Puma leaps, but how big is the T790M opportunity?

Just when you thought Puma Biotechnology’s valuation could not get any more bloated, its chief executive, Alan Auerbach, found another ace up his sleeve in a victory on a patent that the markets did not even know existed.

It is ironic that this patent relates to a use for which Puma’s lone asset, neratinib, is not even being developed, and telling that the sellside declined to seize this chance to rewrite valuation models again. The market might have taken a more bullish view, but Puma’s 19% rise on Friday is at odds with the very early opportunity the win presents, as EvaluatePharma data demonstrate (see table below).

Puma’s victory concerned an opposition Boehringer Ingelheim had lodged against an EU patent covering neratinib’s use in cancers with an EGFR T790M mutation – a potential use for Boehringer’s pan-Her inhibitor Gilotrif, which had been launched last year for first-line NSCLC tumours with EGFR exon 19 deletions or exon 21 substitution mutations.

An equivalent issued patent is also held by Puma in Asia, while in the US an application was filed in 2006. Puma bulls must therefore bank on this IP standing up in the rest of the world, and on the EU verdict not being overturned; in this case any developer of an irreversible pan-Her inhibitor – this is also neratinib's mechanism – would be expected to pay Puma a royalty on sales in T790M-mutated tumours in return for infringing Puma’s IP.

Of course it makes no difference that neratinib itself is not being developed for this use; Puma’s patents effectively represent a separate asset, and apparently one on which it does not owe the IP’s originator, Pfizer, a downstream royalty.

EGFR resistance

T790M mutations are thought to account for some 60% of the resistance built up to initial EGFR therapy like Roche’s Tarceva or AstraZeneca’s Iressa.

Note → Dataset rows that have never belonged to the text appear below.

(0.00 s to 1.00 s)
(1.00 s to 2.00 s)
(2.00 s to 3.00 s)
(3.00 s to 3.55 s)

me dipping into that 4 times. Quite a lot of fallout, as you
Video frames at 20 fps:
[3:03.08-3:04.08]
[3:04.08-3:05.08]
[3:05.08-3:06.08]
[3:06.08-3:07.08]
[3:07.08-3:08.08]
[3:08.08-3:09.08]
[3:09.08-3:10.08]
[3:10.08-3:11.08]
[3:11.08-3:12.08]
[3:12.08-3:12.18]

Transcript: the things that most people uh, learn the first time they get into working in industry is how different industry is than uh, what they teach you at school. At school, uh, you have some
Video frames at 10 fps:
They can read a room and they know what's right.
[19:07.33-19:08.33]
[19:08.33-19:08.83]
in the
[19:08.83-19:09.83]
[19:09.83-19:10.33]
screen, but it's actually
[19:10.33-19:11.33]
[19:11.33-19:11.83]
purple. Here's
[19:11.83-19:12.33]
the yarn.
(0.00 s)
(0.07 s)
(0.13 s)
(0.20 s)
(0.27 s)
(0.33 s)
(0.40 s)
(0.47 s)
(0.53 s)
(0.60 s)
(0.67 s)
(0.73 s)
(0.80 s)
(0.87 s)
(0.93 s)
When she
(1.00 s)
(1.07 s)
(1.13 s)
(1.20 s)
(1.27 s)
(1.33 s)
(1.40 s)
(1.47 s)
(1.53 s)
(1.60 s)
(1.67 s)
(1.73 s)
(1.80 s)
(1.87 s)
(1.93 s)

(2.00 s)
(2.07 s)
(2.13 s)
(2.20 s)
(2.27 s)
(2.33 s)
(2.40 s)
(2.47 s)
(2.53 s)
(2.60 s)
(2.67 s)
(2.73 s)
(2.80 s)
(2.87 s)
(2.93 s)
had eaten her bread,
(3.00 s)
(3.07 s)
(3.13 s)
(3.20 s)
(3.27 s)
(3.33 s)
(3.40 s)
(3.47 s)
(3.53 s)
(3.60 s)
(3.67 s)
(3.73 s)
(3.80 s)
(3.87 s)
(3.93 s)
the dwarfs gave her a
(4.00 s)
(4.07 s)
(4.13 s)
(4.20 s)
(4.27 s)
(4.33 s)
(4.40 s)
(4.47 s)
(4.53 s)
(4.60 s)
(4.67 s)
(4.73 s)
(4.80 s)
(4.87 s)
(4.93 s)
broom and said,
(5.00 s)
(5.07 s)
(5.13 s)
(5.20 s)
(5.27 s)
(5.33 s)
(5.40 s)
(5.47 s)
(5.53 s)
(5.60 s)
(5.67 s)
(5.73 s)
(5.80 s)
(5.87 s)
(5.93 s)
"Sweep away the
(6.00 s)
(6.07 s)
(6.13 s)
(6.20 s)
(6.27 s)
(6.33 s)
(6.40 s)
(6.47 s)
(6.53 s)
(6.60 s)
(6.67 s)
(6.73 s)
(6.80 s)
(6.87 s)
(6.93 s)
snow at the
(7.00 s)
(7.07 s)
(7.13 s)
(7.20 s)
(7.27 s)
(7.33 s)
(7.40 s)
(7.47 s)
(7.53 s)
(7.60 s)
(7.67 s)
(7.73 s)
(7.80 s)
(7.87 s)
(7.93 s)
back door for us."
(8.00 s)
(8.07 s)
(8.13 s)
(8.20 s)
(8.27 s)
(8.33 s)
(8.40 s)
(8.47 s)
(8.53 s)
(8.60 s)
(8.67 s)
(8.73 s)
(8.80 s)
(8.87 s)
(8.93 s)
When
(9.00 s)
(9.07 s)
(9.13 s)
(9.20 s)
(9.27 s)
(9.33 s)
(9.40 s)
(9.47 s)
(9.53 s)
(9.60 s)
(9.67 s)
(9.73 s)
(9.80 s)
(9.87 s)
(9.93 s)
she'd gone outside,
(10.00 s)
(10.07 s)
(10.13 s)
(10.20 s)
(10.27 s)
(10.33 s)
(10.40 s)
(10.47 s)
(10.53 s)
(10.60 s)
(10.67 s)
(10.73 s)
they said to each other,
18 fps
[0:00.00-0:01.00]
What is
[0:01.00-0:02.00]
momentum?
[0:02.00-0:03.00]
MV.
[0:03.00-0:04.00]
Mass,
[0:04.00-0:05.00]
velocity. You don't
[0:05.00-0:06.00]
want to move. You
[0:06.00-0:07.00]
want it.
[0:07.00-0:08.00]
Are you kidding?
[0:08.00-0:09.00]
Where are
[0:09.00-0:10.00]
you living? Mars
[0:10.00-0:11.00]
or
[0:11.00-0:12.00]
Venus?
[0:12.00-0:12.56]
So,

Two additional industry projects are in development specifically for T790M-resistant tumours: Clovis Oncology’s CO-1686 and AstraZeneca’s AZD9291. Boehringer being private no consensus sales data exist for Gilotrif, but these can be estimated based on expectations for Pfizer’s pan-Her inhibitor dacomitinib, which failed last month (Pfizer hands Boehringer an early win, January 28, 2014).

In the table below Gilotrif’s sales forecasts have been set at double those that had been expected for dacomitinib. For the purpose of this valuation 60% of these, and 100% of CO-1686 and AZD9291 revenue, come from T790M-mutated tumours.

A valuation of the opportunity in T790M tumours ($m)
2014 2015 2016 2017 2018 2019 2020 2021 2022 2023 2024 2025 2026 2027 2028 2029
CO-1686* 0 0 0 34 80 110 141 170 195 217 236 252 265 274 280 283
AZN9291* 0 0 5 23 63 96 126 152 175 195 211 224 234 241 244 0
Gilotrif (total)** 144 348 562 744 886 1,010 1,116 1,204 1,274 1,328 1,364 1,380 1,518 1,670 1,837 2,020
Gilotrif in T790M (60% of total) 86 209 337 446 532 606 670 722 764 797 818 828 911 1,002 1,102 1,212
Combined T790M 86 209 342 503 675 812 937 1,044 1,135 1,209 1,265 1,304 1,410 1,517 1,626 1,495
NPV at 10% WACC 6,026
5% royalty 301
*based on EvaluatePharma consensus data; **double dacomitinib forecasts.

Taking these forecasts out to each project’s expected patent expiry results gives a net present value of this market of $6bn. A realistic royalty payable by any infringing developer might be 5%, putting the value of this interest at just $301m – before the added risks are considered – yet Puma’s market cap on Friday added an extra $600m.

This might be explained by analyses such as a recent one from Leerink Swann estimating that the market for the Clovis and Astra molecules alone could be $3bn and above.

As EvaluatePharma data demonstrate, however, such bullishness is not reflected by the wider consensus – at least not yet. Indeed, neither Leerink nor Cowen analysts raised their price targets for Puma based on the patent win.

Of course, Leerink already has massive expectations for neratinib in breast cancer, helped by the fact the analysts seem not to adjust the asset for risk, and do not account for either a 10-20% neratinib revenue payaway to Pfizer or even any tax payments.

With a market cap of $3.5bn, and the NPV of neratinib at only $1.8bn according to consensus forecasts, it can be seen just how much the market expects Mr Auerbach to repeat the takeout trick he managed with his previous company, Cougar Biotechnology.

Still, by making Puma 19% more expensive all the market has done is make a takeover even less probable.